*** Data for this task

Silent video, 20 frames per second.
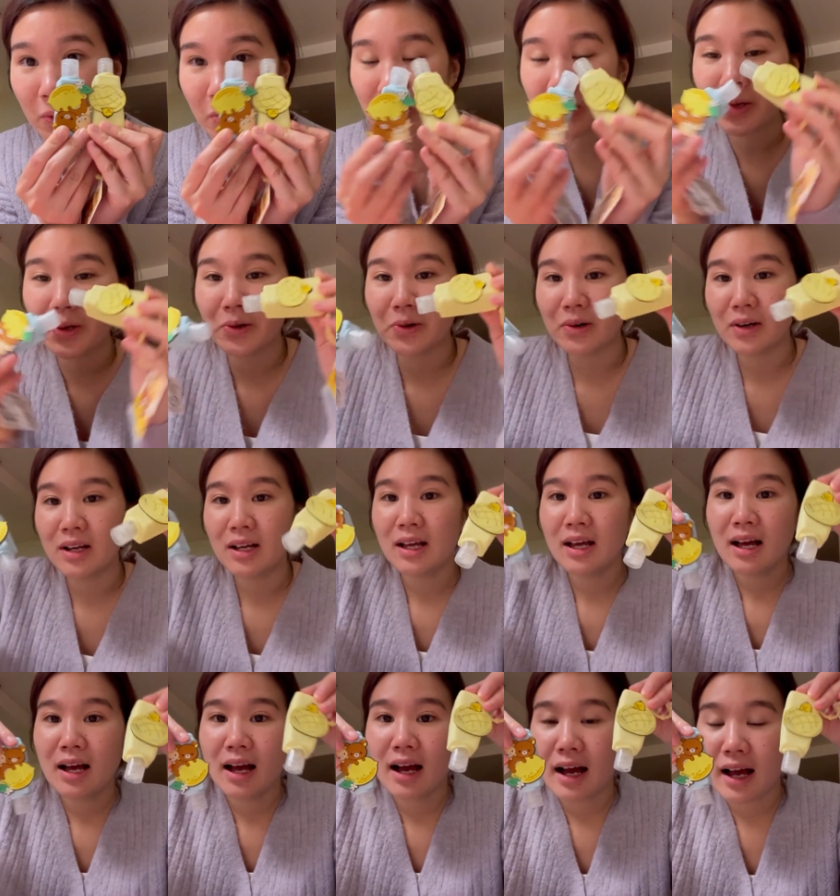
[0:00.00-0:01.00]
cute
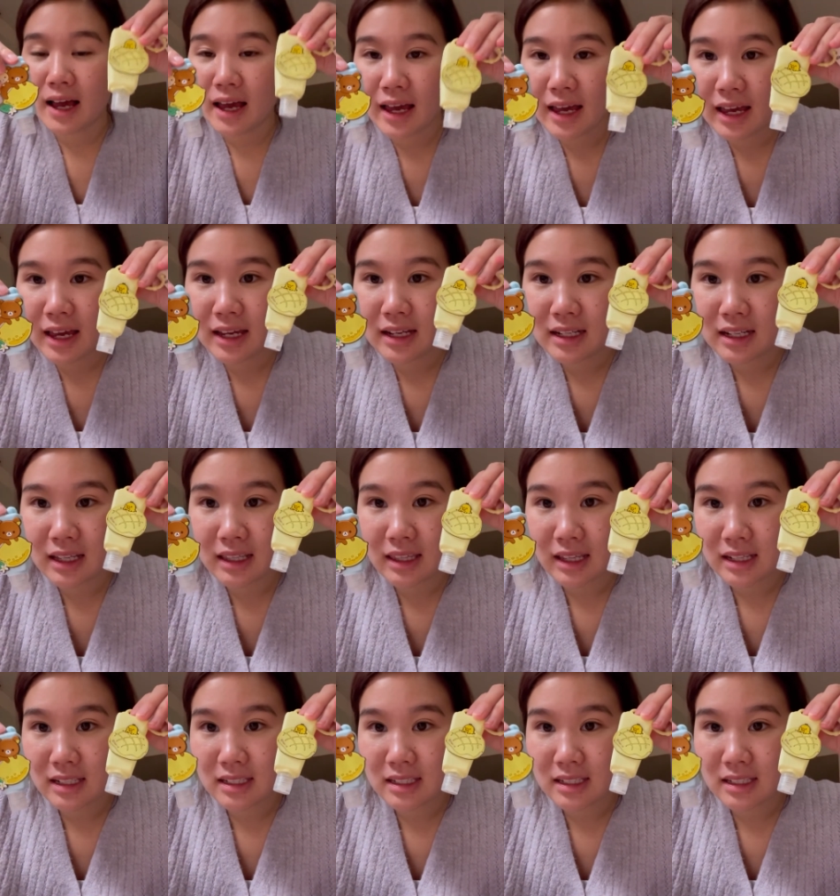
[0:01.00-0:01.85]
and they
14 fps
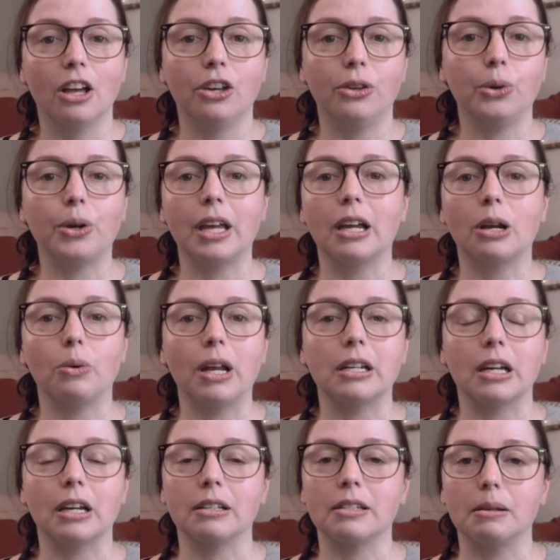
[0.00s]
You can create
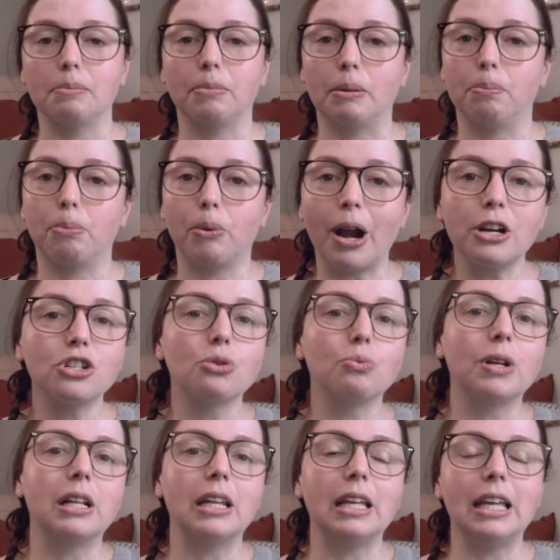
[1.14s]
a simple branch
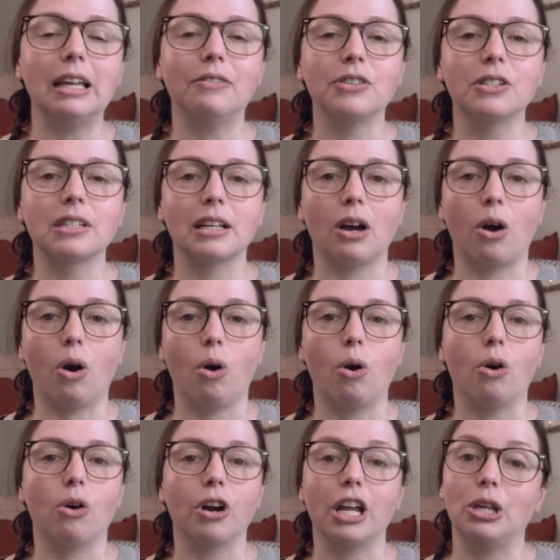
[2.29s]
with leaves,
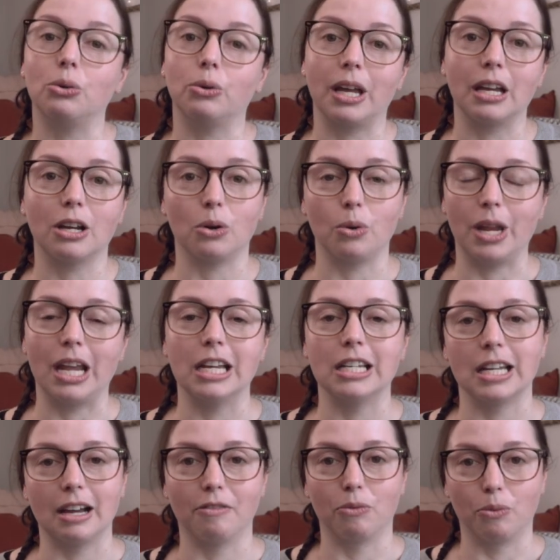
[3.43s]
or you can create
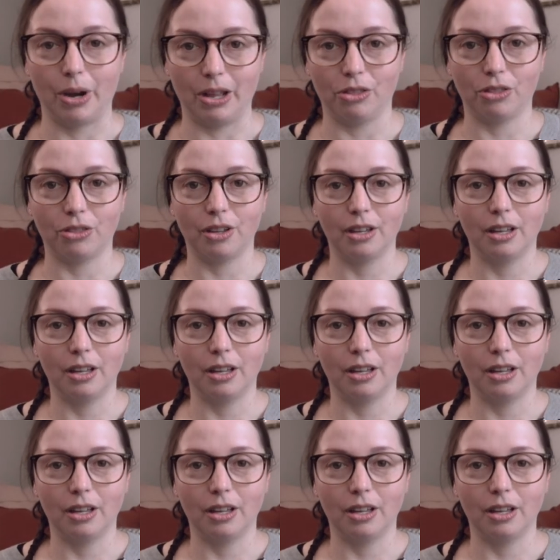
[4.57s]
a wreath.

******

» **Work item**
Each entry should be copied exactly as written, though any pictures stay out.

» **Problem solution**
Silent video, 20 frames per second.
[0:00.00-0:01.00]
cute
[0:01.00-0:01.85]
and they
14 fps
[0.00s]
You can create
[1.14s]
a simple branch
[2.29s]
with leaves,
[3.43s]
or you can create
[4.57s]
a wreath.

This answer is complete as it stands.